26:10- #26 is Steven Dunn, although McMahon could only recognize Harvey Wippleman.
26:40- And bye-bye Backlund, courtesy of Luger. Fuck. Well, at least Hart and Backlund are going at it in the aisle.
27:10- I think McMahon just tried to pass off Bob Backlund as someone he’s shocked would act crazy. Even with Backlund’s gimmick, that statement is laughable.
27:20- #27 is “Deathbed” Dick Murdoch. Christ, there’s like 10 dudes in the ring. Mantaur is still in there because God hates me.
28:20- #28 is Adam Bomb. Tongue color-unknown. HBK and Bulldog are still in, along with Luger.
29:25- #29 is Fatu! He’s with Captain Lou, so it’s pre Make-A-Difference era.
29:50- Mantaur gets tossed, and 10,000 people have been spared from hell. Lex Luger is like some Royal Rumble Jesus, I guess?
30:20- #30 is…Crush! God damnit. Well, at least he tosses both the Gunns on his way in, as Aldo Montoya backdrops Steven Dunn over.
31:00- Double Feature, of the Rumble on the left and Pam Anderson on the right. The production team even knows this Rumble is garbage.
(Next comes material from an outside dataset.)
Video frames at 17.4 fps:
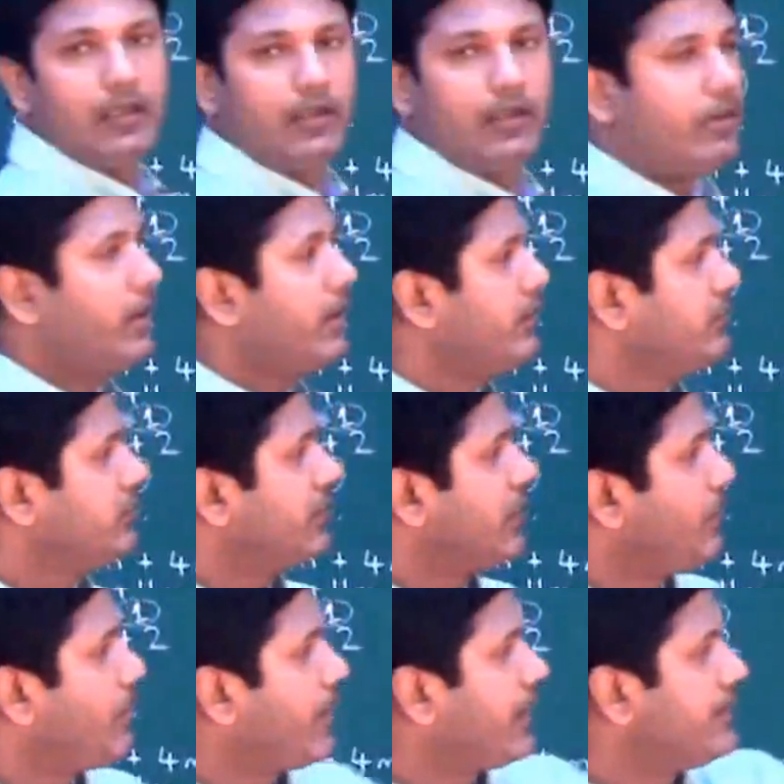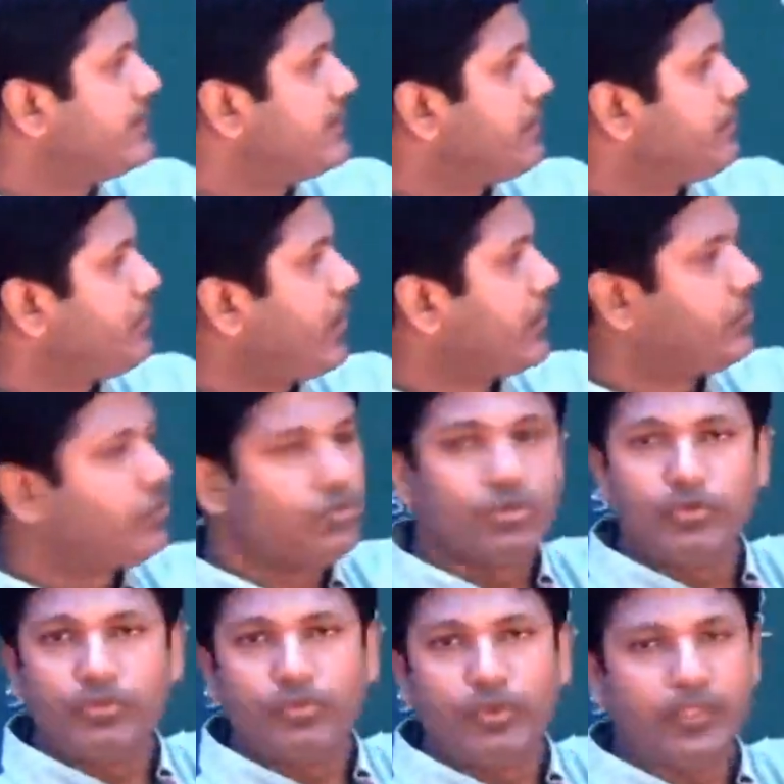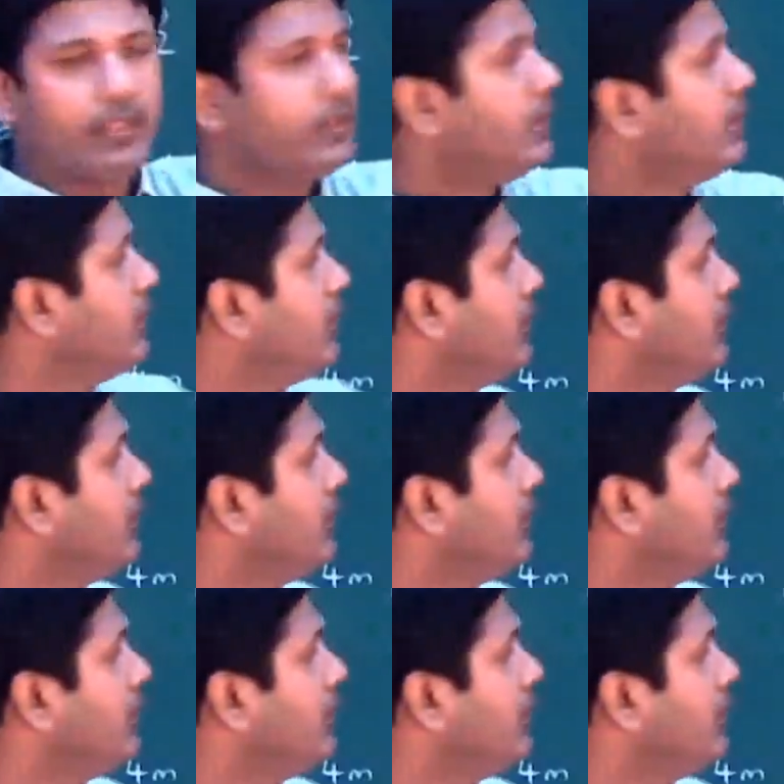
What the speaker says: Alright, so that way I can subtract 2 with.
32:20- A) Henry Godwinn is still in. B) Where the hell is Phineas?
32:50- Dick Murdoch was about to dump Shawn Michaels. Now he’s squaring off with Fatu. AND IS DOING JYD HEADBUTTS TO FATU, WITH NO EFFECT! Dick Murdoch has now added Samoans to his KKK hit list.
34:00- Crush dumps Adam Bomb. McMahon says he’s was one of the favorites. WAT.
34:40- Montoya is gone, and LUGER thwarts Murdoch for a second time. Fuck Hogan, Luger will fight for your rights.
35:30: Murdoch gets Godwinn in an airplane spin, and Michaels runs into Godwinn’s feet ala Terry Funk w/ a ladder! Murdoch tries to dump Godwinn, but the hog farmer grabs the ropes and hangs on while Murdoch is low bridged to the floor! Murdoch might be the MVP so far, since he’s probably 4 months from croaking and putting on a better show than 90% of the participants. RIP Captain Redneck.
36:15- By the way, we have Henry Godwinn, Crush, Lex Luger, British Bulldog and HBK left. I’d say it couldn’t get any worse, but this is the same Rumble that had Eli Blu in it for a fucking fortnight, relatively speaking.
36:50- Luger dumps Godwinn, who had a pretty good showing. I might go find some Shanghai Pierce after this abortion of a Rumble.
38:00- Luger goes to the middle rope for punches on Crush, which Jerry Lawler calls perfectly as stupid. 5 seconds later, HBK dumps Luger. Idiot.
39:00- Crush and HBK teaming up on Bulldog. Crush turns on his fellow deadman! But no, Crush lifts HBK up high!
39:20: HBK weasels out, but Bulldog gives Crush a clothesline over the top. We’re down to two!
39:45- HBK and Bulldog, 1 and 2, are the final two. McMahon remarks “What a story!” Well, compared to Bret beating up Backlund and Owen, they don’t have much competition in the story department.
40:15- Bulldog is still tossing HBK around like he’s nothing.
40:35- Bulldog clotheslines HBK over, and wins the Rum—wait a minute. You know this tale. Bulldog’s music hits and Davey Boy Smith is headed to…a one-way trip over the top turnbuckle to the floor by Michaels!
41:10- Lawler claims that HBK never was eliminated, and we get the iconic announcement by Howard Finkel, where he specifies that only ONE of HBK’s feet hit the floor.
41:40- HBK has won, and we go to the replay, where I have to commend HBK for getting at close as humanly possible to being eliminated without…being eliminated.
42:30- HBK poses with his Wrestlemania valet, Pam Anderson, in the ring, who scurries out after her mandated 10 seconds in the ring.
God, this was a pain. I’d like to see a Rumble with 60-second intervals that didn’t have the garbage participants that this one had, but this might sully that opportunity by possibly being the worst Rumble of all time. Proof that a great finish can’t save 35 minutes of mediocrity.